* [To do]:
Your answer should be an exact copy of all the entries, free of pictures.

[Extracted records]
—————
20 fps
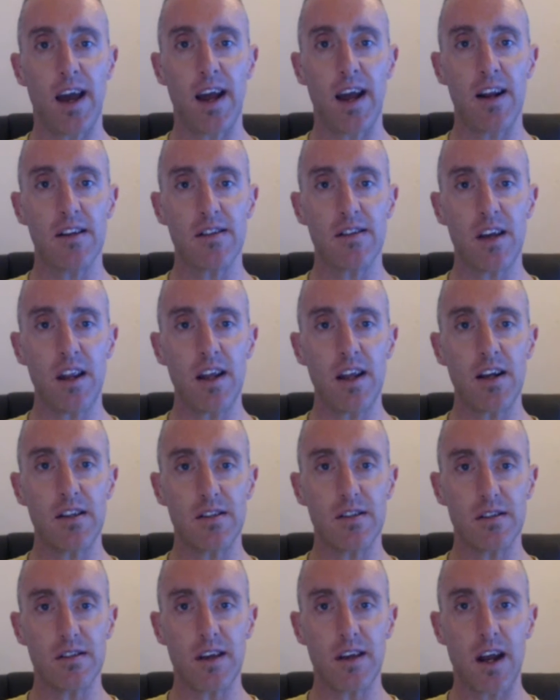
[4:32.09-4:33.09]
and it's something that's
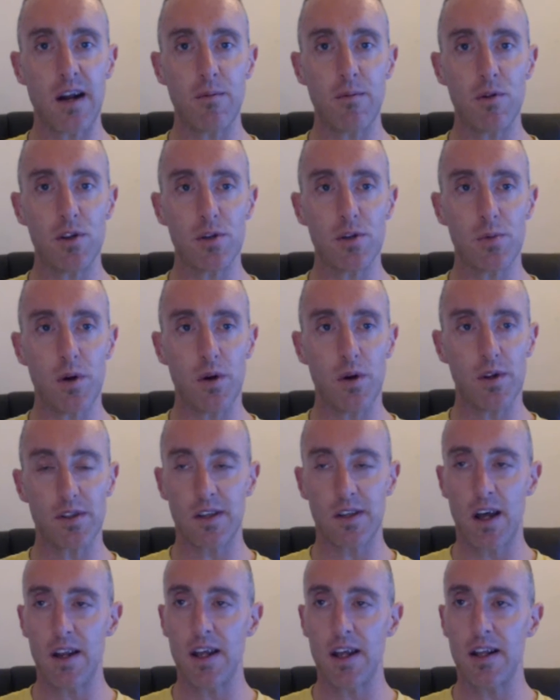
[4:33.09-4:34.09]
sustainable as well. It's
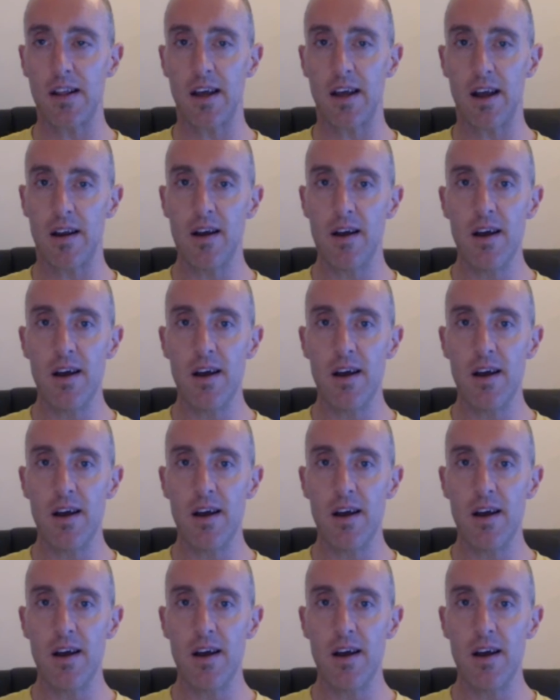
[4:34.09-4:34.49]
something that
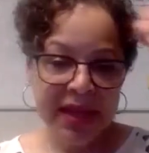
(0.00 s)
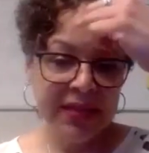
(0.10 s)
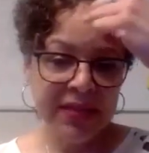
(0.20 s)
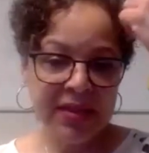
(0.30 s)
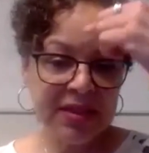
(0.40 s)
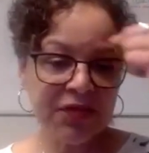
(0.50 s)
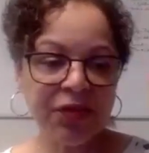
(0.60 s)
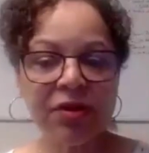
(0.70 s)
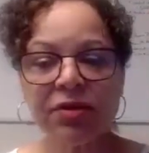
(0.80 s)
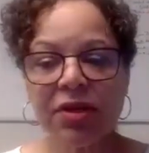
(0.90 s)
And then these
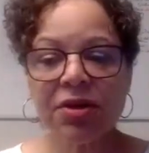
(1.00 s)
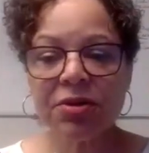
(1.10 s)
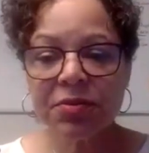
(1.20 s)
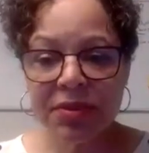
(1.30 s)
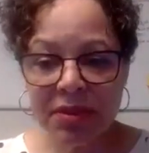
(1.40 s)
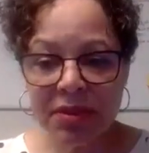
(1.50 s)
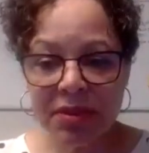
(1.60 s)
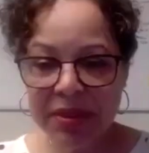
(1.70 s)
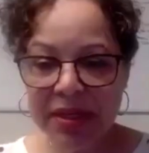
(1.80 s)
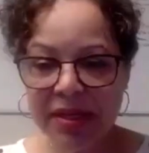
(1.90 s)
frontal lobes
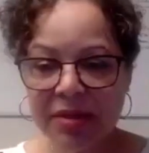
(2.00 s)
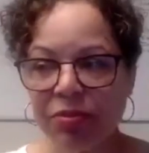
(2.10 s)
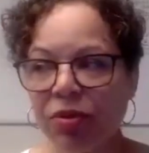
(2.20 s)
up in here, the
—————
* [Answer space]:
20 fps
[4:32.09-4:33.09]
and it's something that's
[4:33.09-4:34.09]
sustainable as well. It's
[4:34.09-4:34.49]
something that
(0.00 s)
(0.10 s)
(0.20 s)
(0.30 s)
(0.40 s)
(0.50 s)
(0.60 s)
(0.70 s)
(0.80 s)
(0.90 s)
And then these
(1.00 s)
(1.10 s)
(1.20 s)
(1.30 s)
(1.40 s)
(1.50 s)
(1.60 s)
(1.70 s)
(1.80 s)
(1.90 s)
frontal lobes
(2.00 s)
(2.10 s)
(2.20 s)
up in here, the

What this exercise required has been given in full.